__Work item__: Because the pictures are not wanted, reproduce the rest of the records below exactly as they stand.

__Recorded information__:

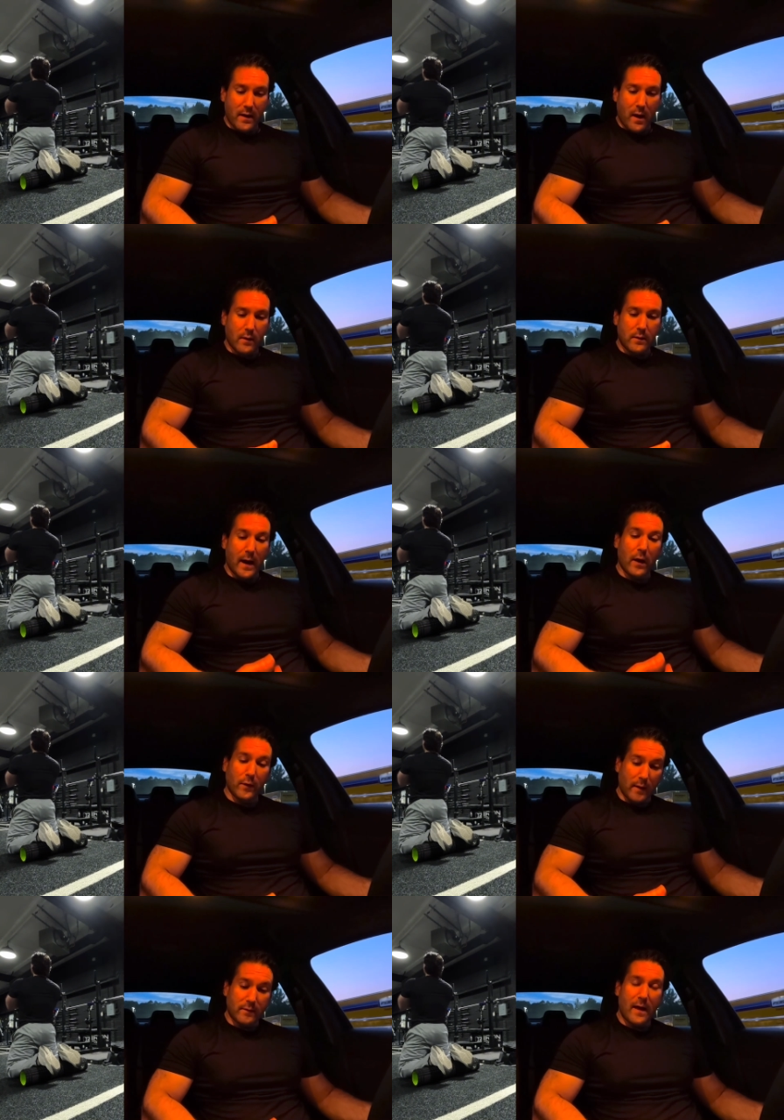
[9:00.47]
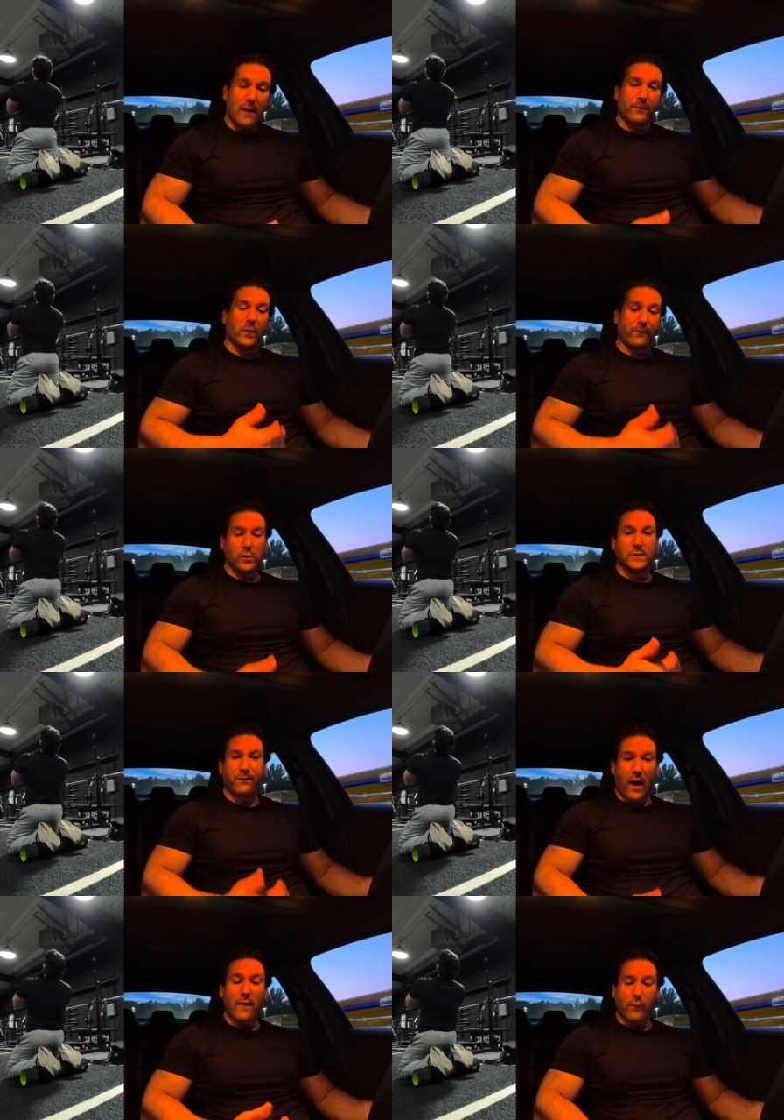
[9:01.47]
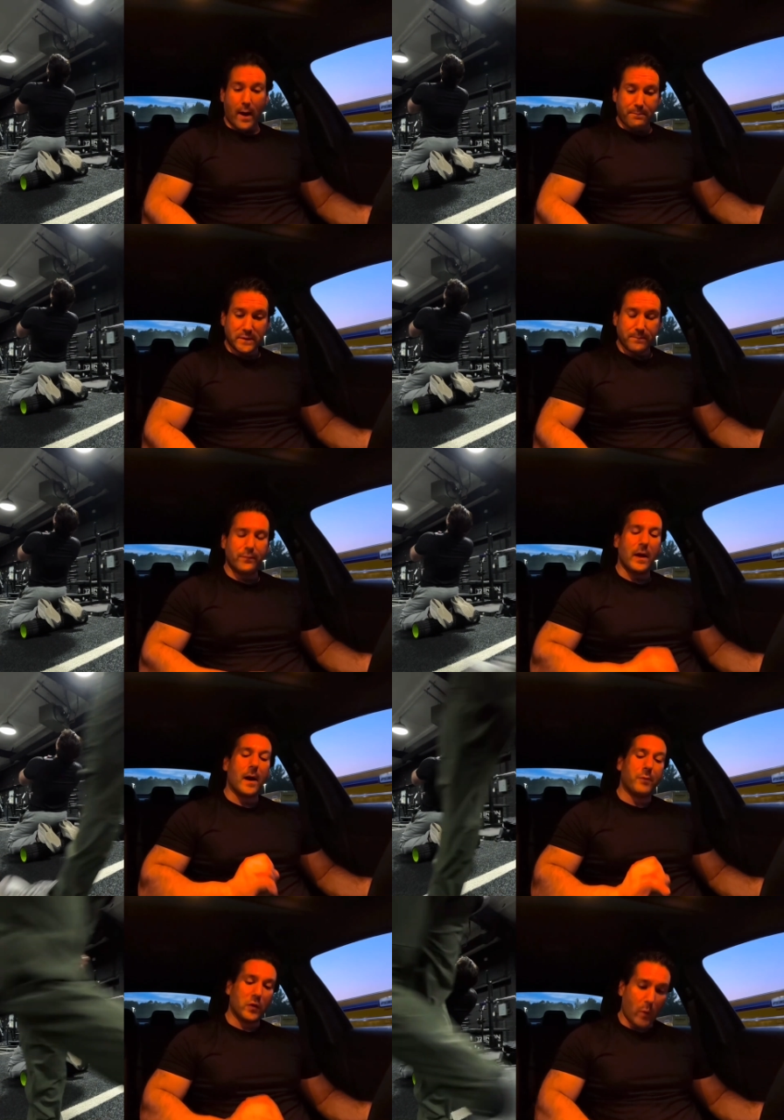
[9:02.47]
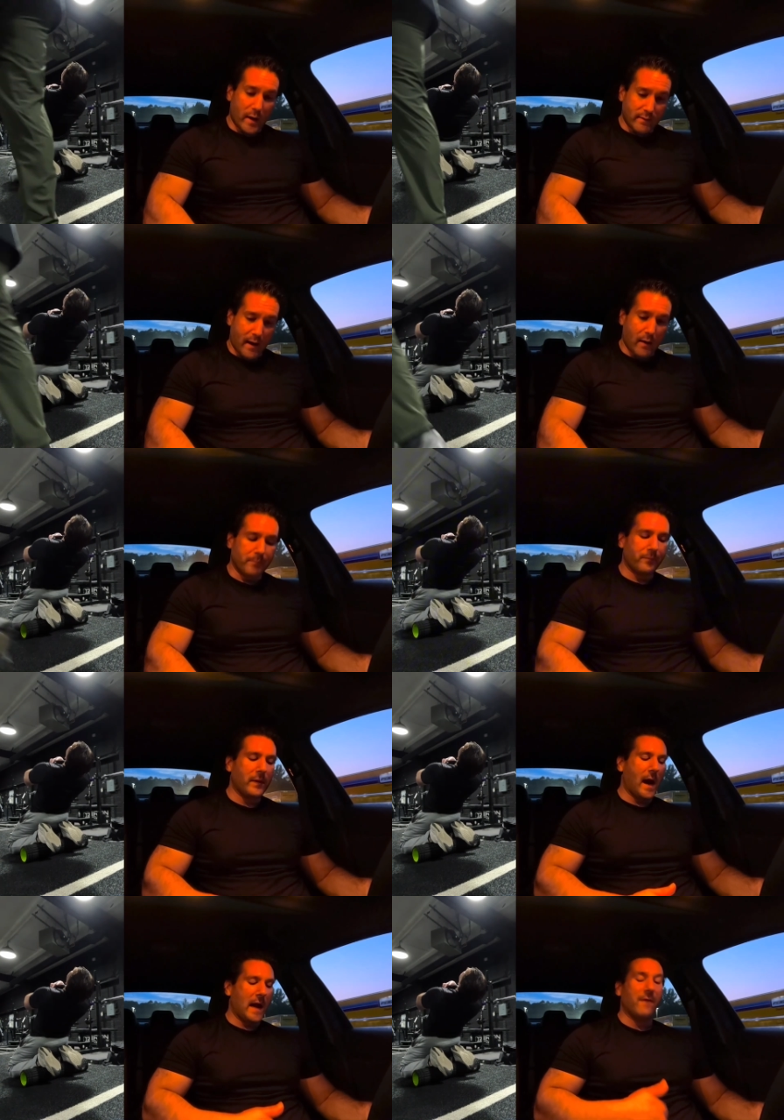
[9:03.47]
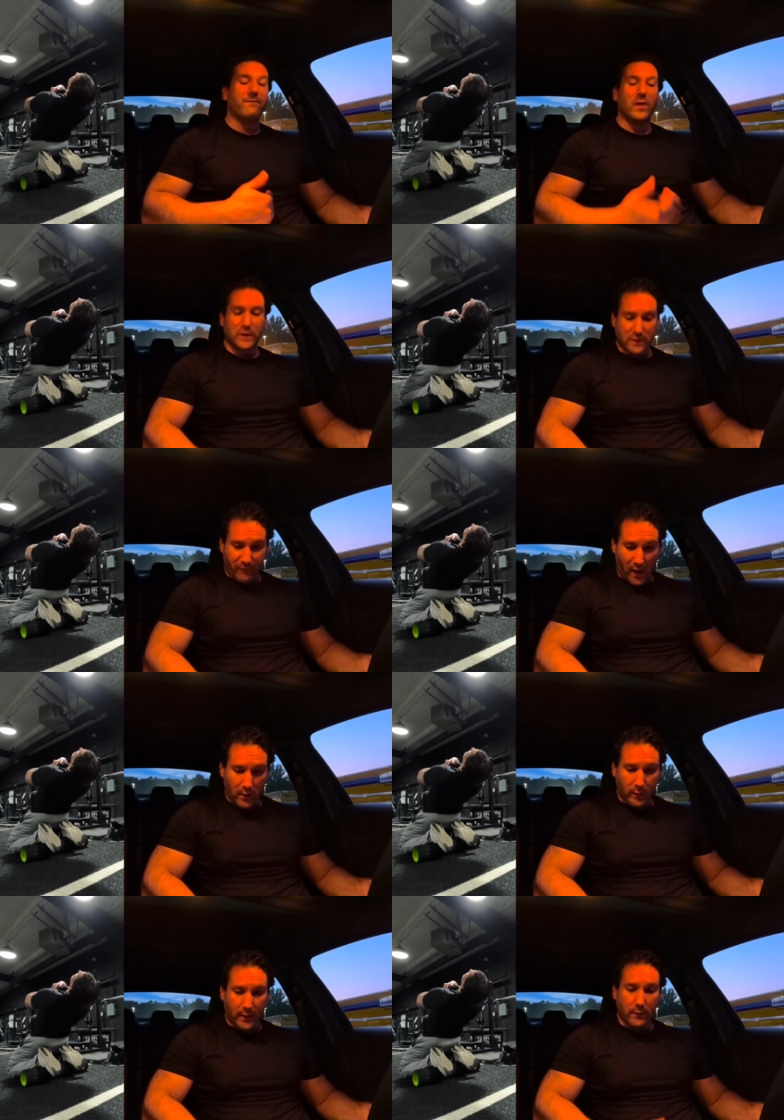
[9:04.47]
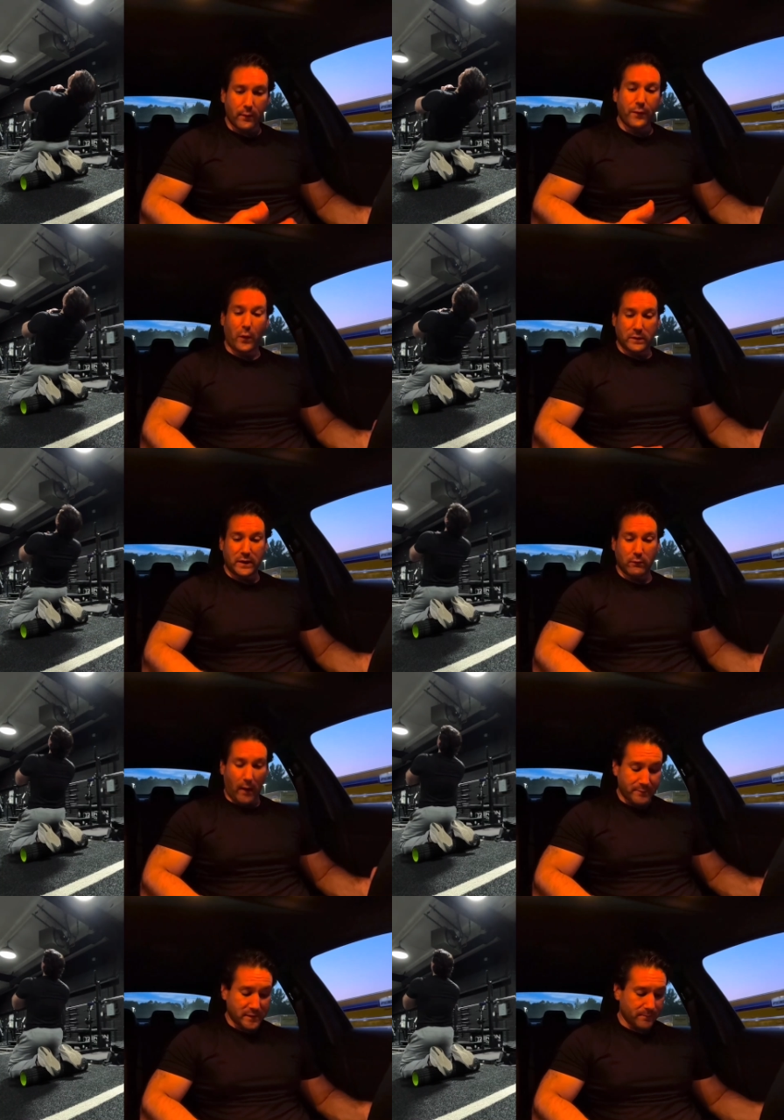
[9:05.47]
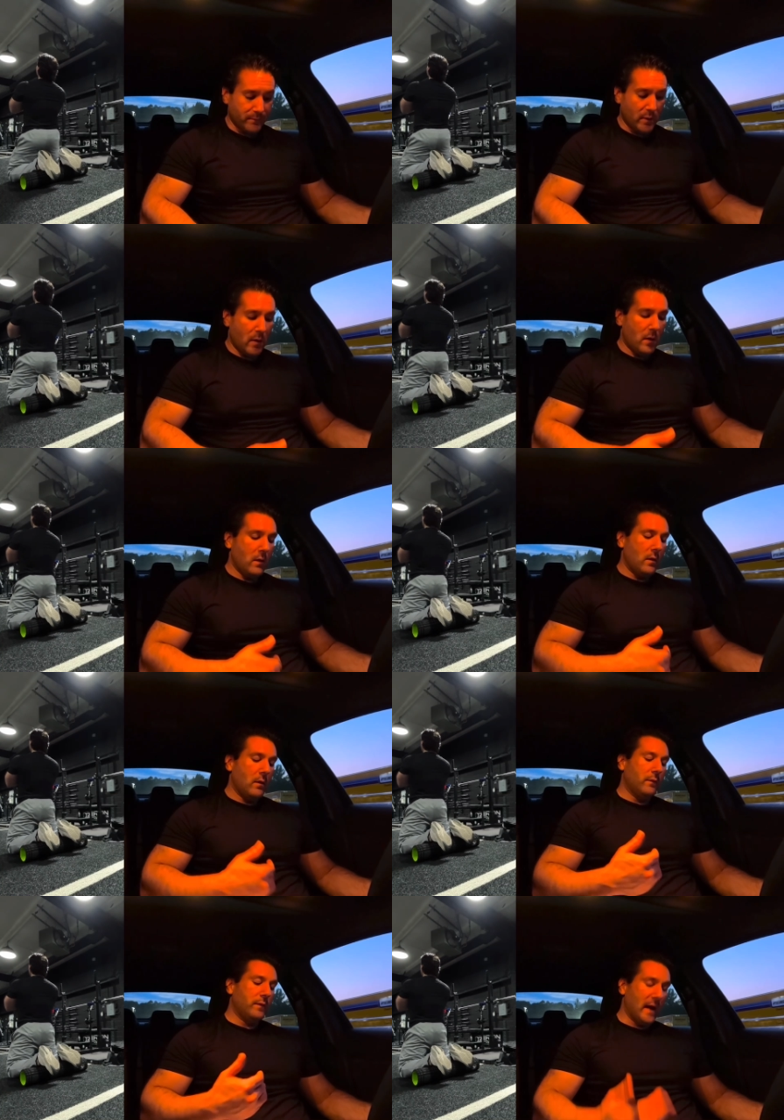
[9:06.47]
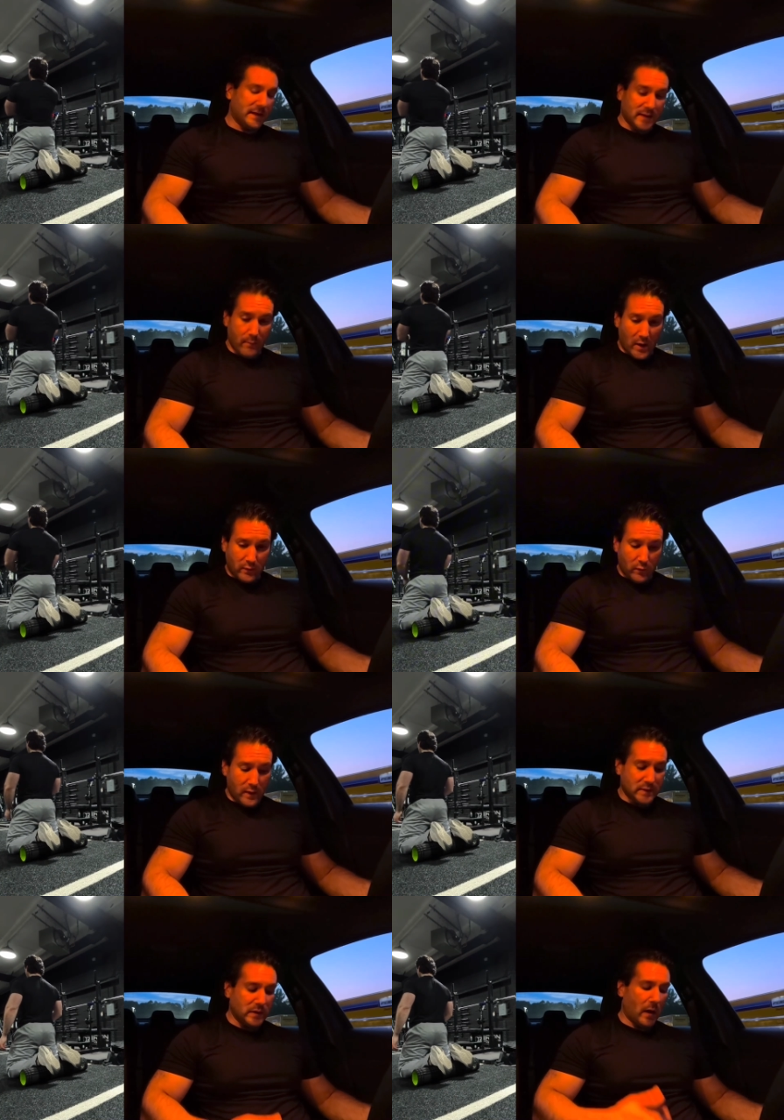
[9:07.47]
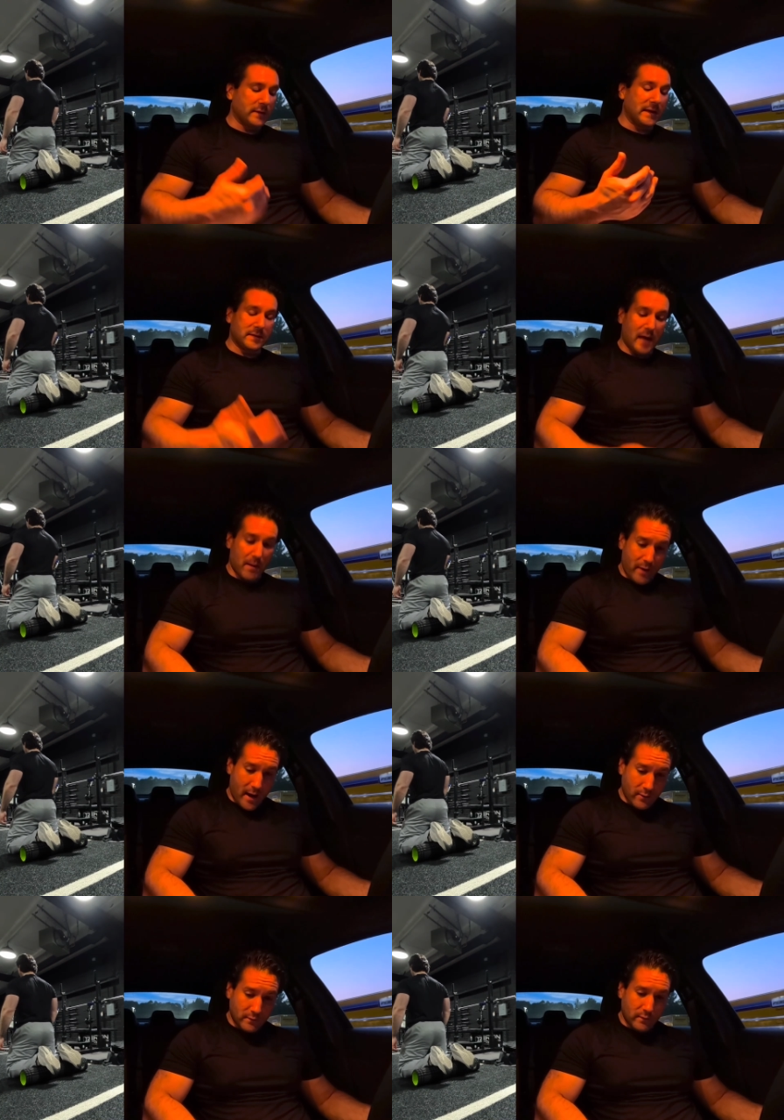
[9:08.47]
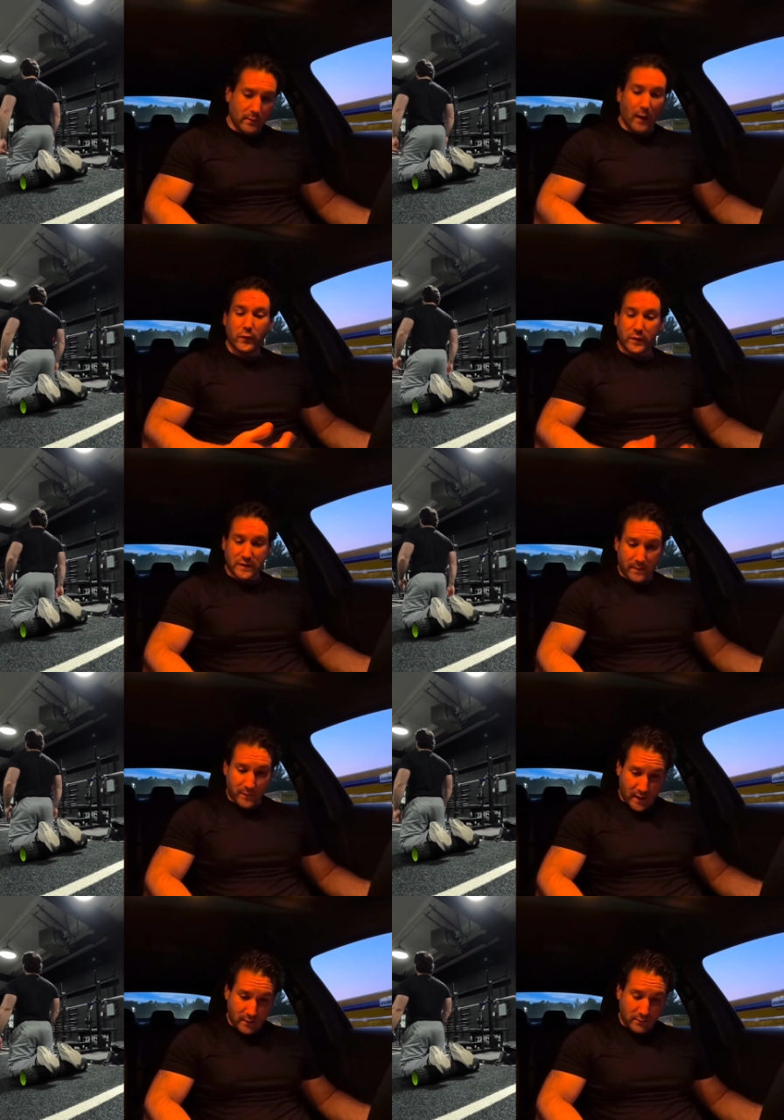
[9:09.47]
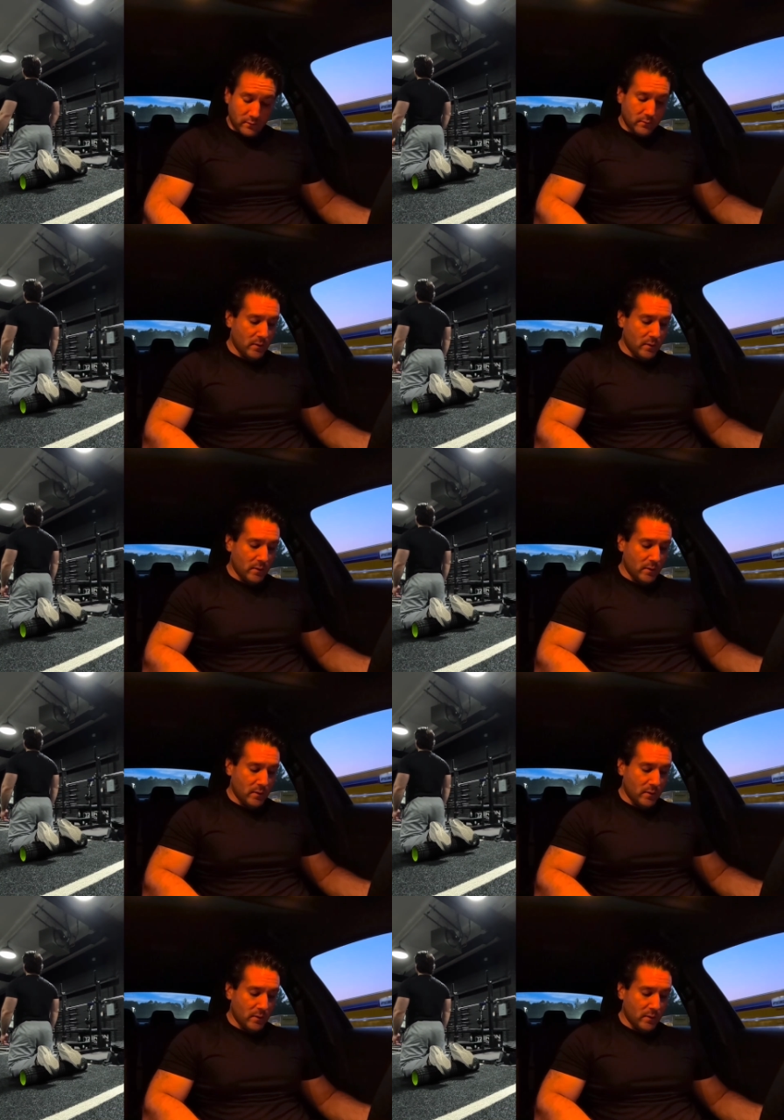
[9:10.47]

on to that for the first 5 reps. Then I put the weight down and I finished the following 13 reps. The next time I do this, I'll take a 10-pound, I'll do the same thing.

__Response__:
[9:00.47]
[9:01.47]
[9:02.47]
[9:03.47]
[9:04.47]
[9:05.47]
[9:06.47]
[9:07.47]
[9:08.47]
[9:09.47]
[9:10.47]

on to that for the first 5 reps. Then I put the weight down and I finished the following 13 reps. The next time I do this, I'll take a 10-pound, I'll do the same thing.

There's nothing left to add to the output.